[Saved entries]
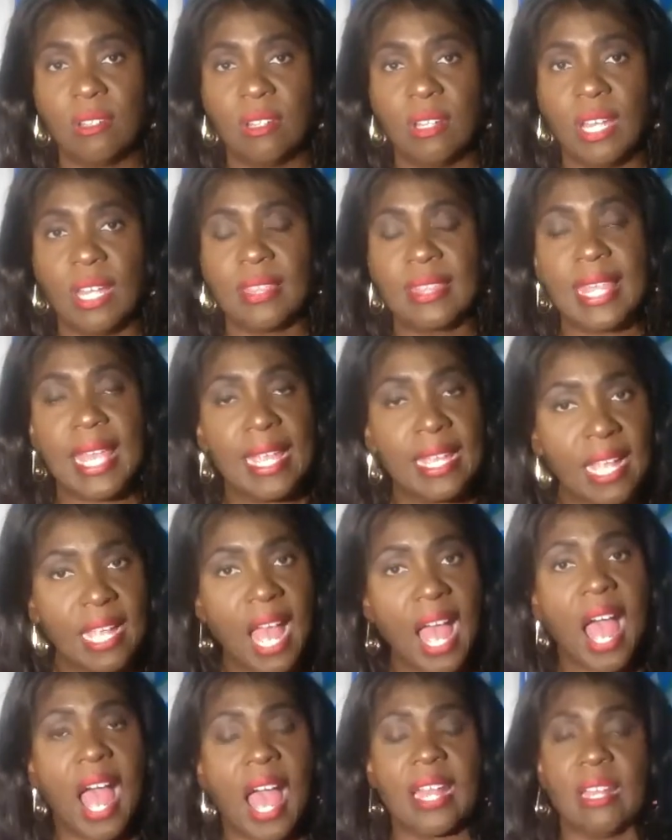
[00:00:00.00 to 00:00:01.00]
And thank
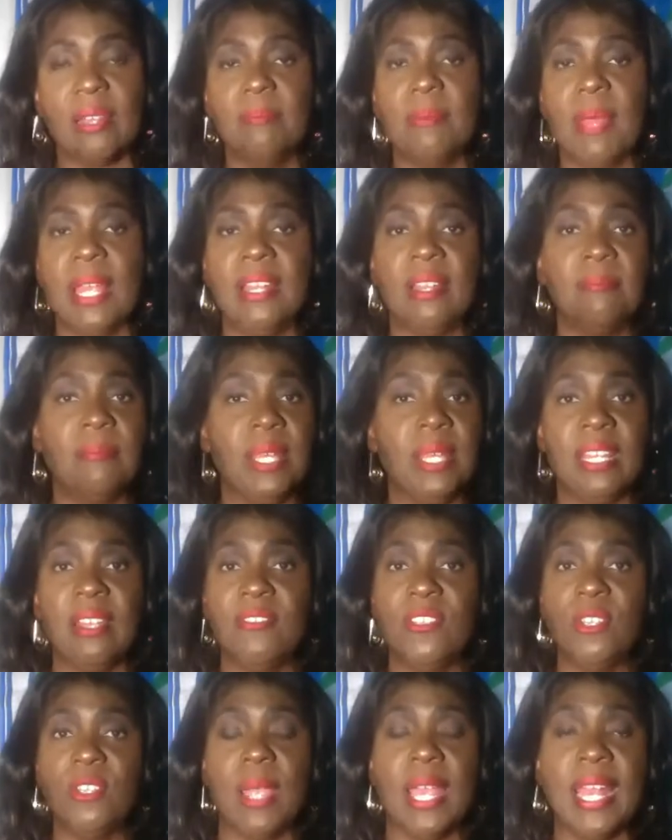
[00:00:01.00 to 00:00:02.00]
God, I mean, many
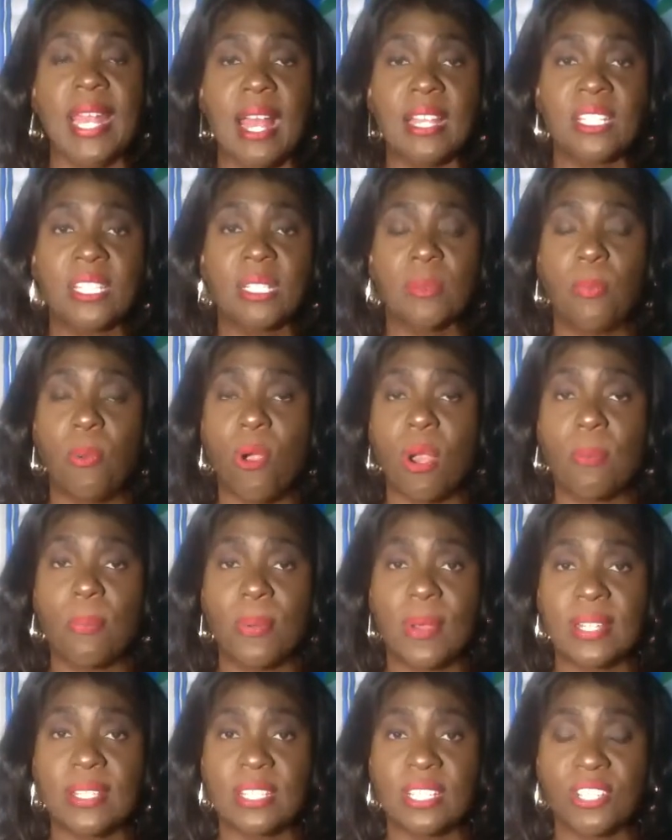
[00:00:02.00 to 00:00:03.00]
of you may not support
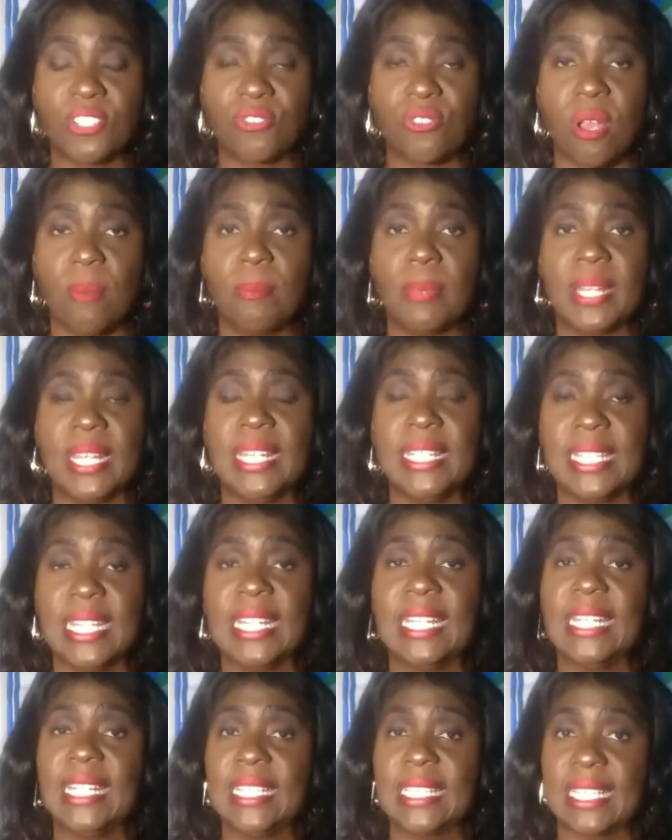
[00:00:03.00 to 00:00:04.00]
President Trump, but he did
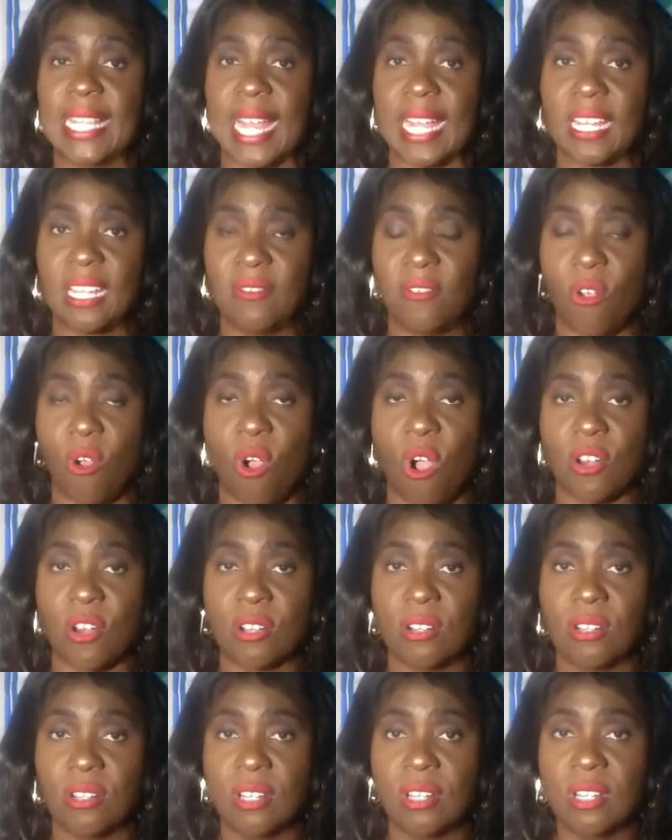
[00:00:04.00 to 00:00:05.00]
an executive
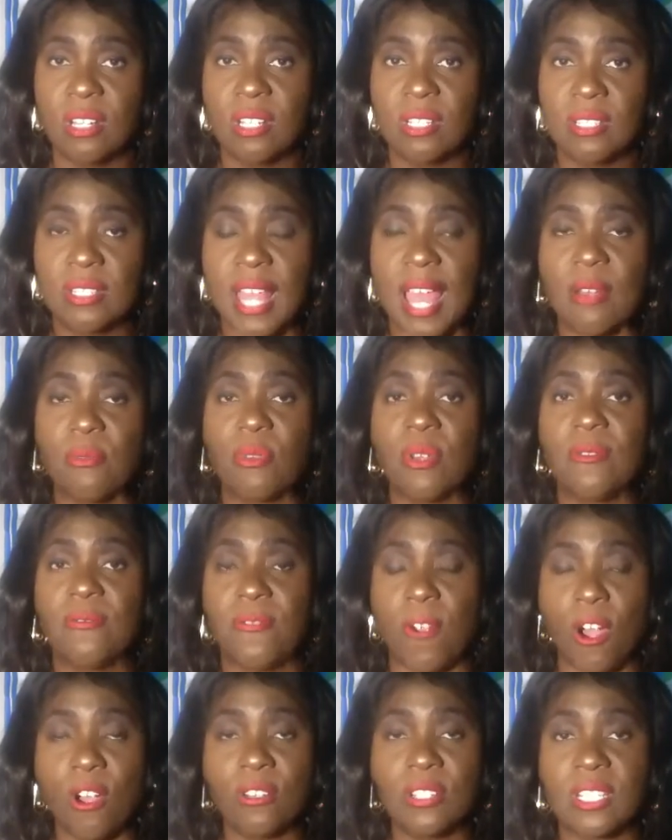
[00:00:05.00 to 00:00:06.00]
order that
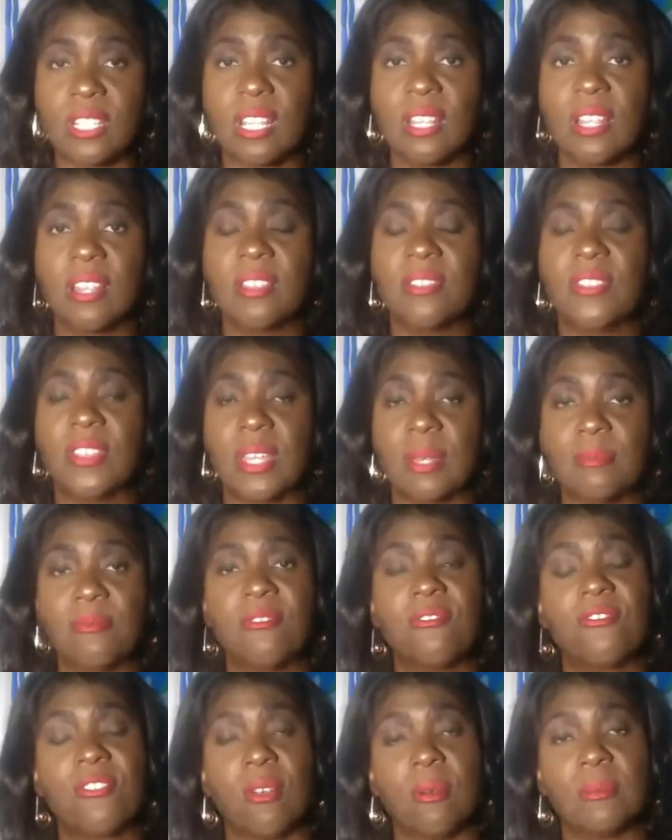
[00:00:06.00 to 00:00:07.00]
reversed
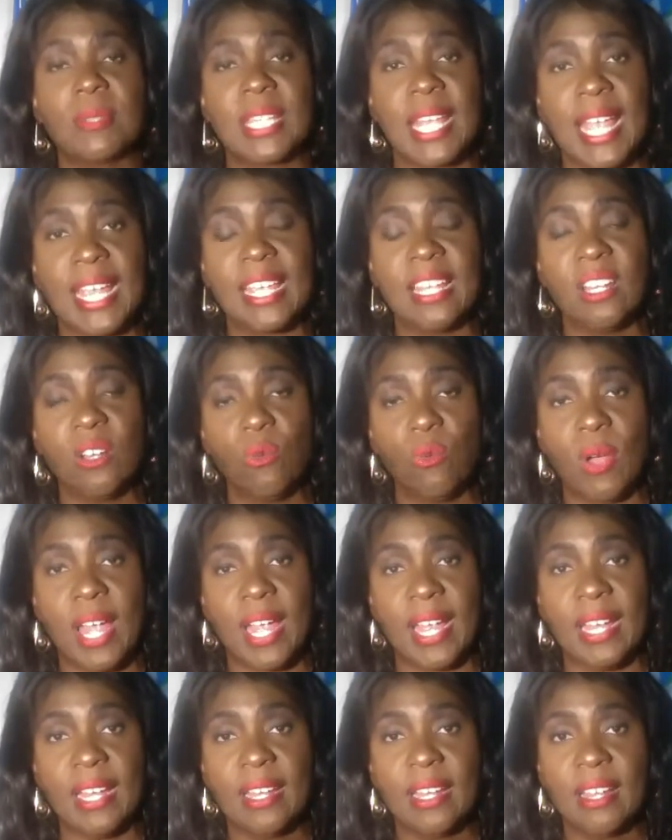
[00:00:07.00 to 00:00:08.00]
them from taking
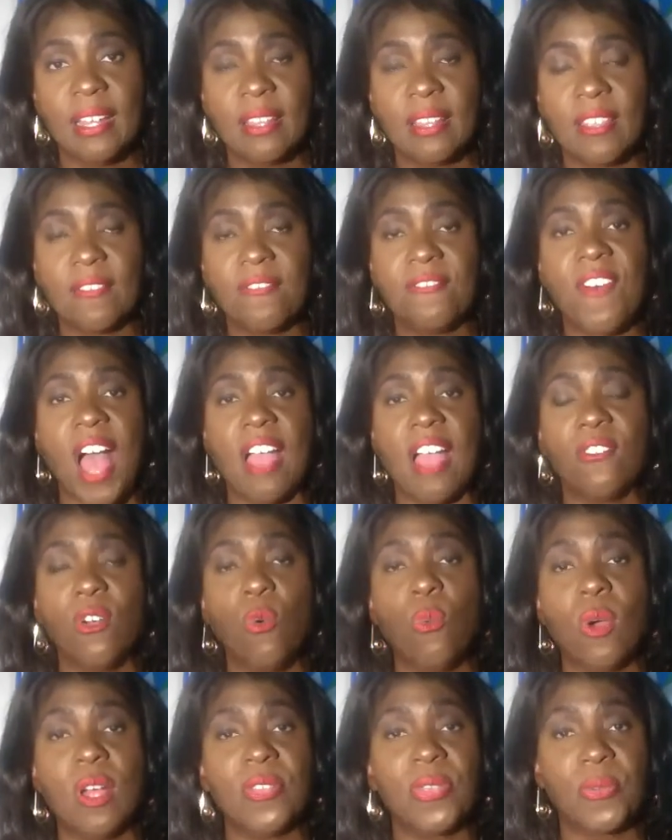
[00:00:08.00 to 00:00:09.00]
away the
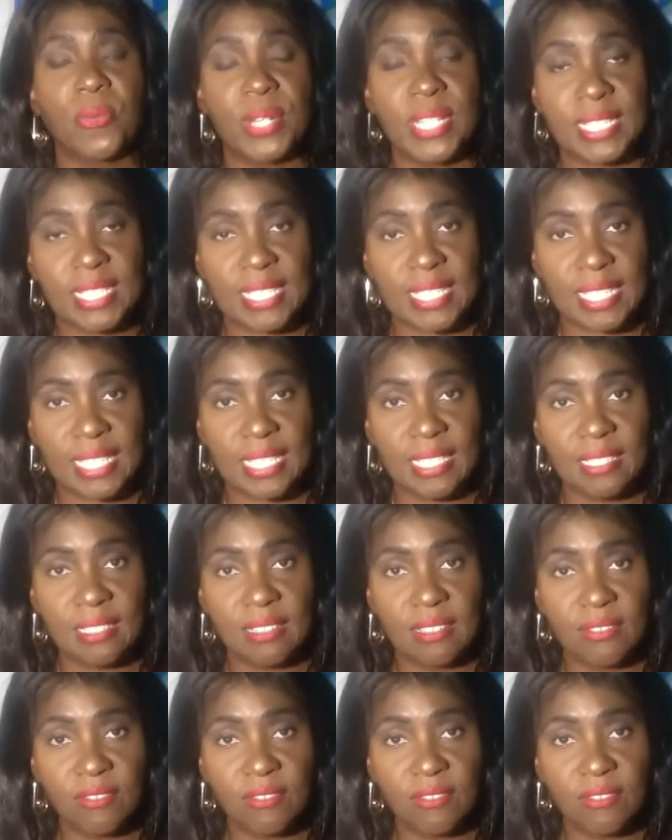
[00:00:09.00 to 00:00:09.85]
501(c)(3).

_Exercise details_
Set down nothing but the lines from the one containing "[00:00:04.00 to 00:00:05.00]" to the final line above, both included, with every picture left out.

_The answer_
[00:00:04.00 to 00:00:05.00]
an executive
[00:00:05.00 to 00:00:06.00]
order that
[00:00:06.00 to 00:00:07.00]
reversed
[00:00:07.00 to 00:00:08.00]
them from taking
[00:00:08.00 to 00:00:09.00]
away the
[00:00:09.00 to 00:00:09.85]
501(c)(3).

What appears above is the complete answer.